Honadel Honored by Re-Election, Looks Ahead
State Rep. Mark Honadel got 60 percent of the vote against Democratic challenger Bill Kurtz in winning re-election to the 21st Assembly District seat.
State Rep. Mark Honadel said he was honored to be elected to another term in the Assembly and looked forward to getting back to work in the state Legislature.
Honadel got 60 percent of the vote Tuesday against Democratic challenger Bill Kurtz in the race for the 21st Assembly district, which includes Oak Creek, South Milwaukee and a small portion of Franklin.
Kurtz, 60, is a former reporter who has also worked for several colleges. He was in his first run for public office.
It will be Honadel's fifth full term in the Assembly after winning a special election in 2003.
"As long you enjoy this job and want to get something done, it's an honor. No doubt about it," Honadel said Wednesday. "I never take this for granted, being in politics."

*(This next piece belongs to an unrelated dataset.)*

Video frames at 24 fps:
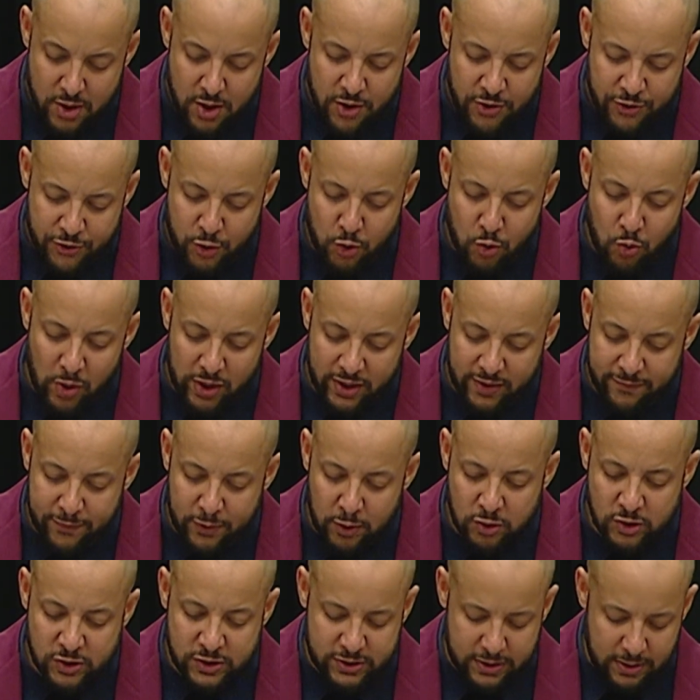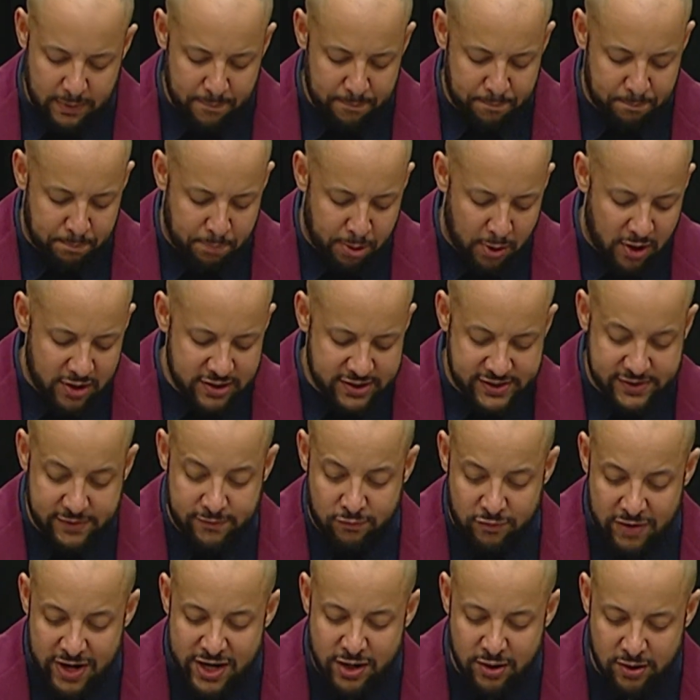through one of those parts
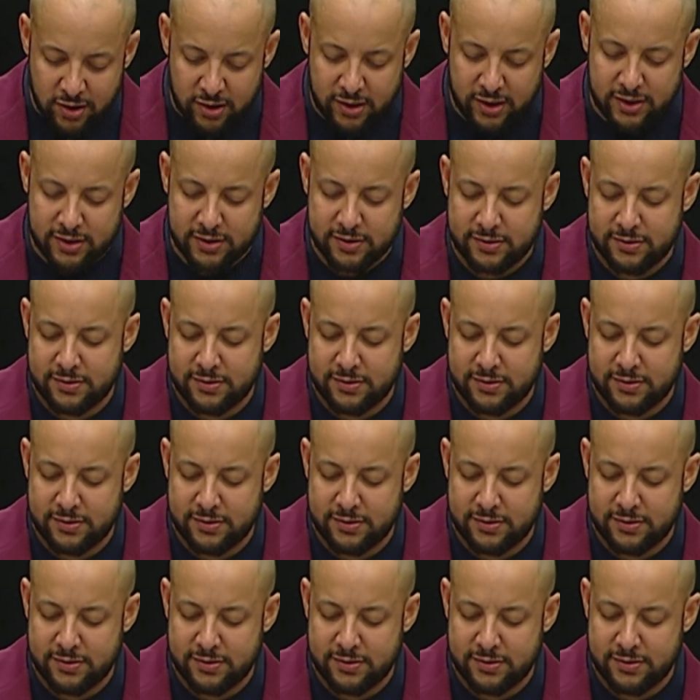of Red Hook,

The 56-year-old welder and businessman said he looked at election results and found that, particularly in South Milwaukee, many people voted for both him and President Barack Obama.
He took those crossover votes as a tribute to his commitment to set politics aside and provide constituents good service.
"I'm a firm believer that if you don't get caught up in all the fluff and politics, and you just do the job well, people will continue to reward you," he said.
Honadel said mining legislation will be at the top of his agenda when the next session starts in January. He was a co-author of mining legislation proposed last session that was ultimately rejected. While opponents have voiced environmental and oversight concerns, a vibrant mining industry is important to help create jobs at local companies like Caterpillar, Honadel said.
"I just know that we can have clean, safe mining, protect our beautiful Wisconsin land, and get this done," Honadel said.
A closer look at Wisconsin's tax structure and finding more efficiencies in the state's regulatory processes are also priorities, he said.
Honadel noted that power of the state Senate flipped back to Republicans, giving the GOP both chambers of the Legislature and the governor's office.
That's just like it was after the last election in 2010, bringing the "conservative agenda back where we started," he said.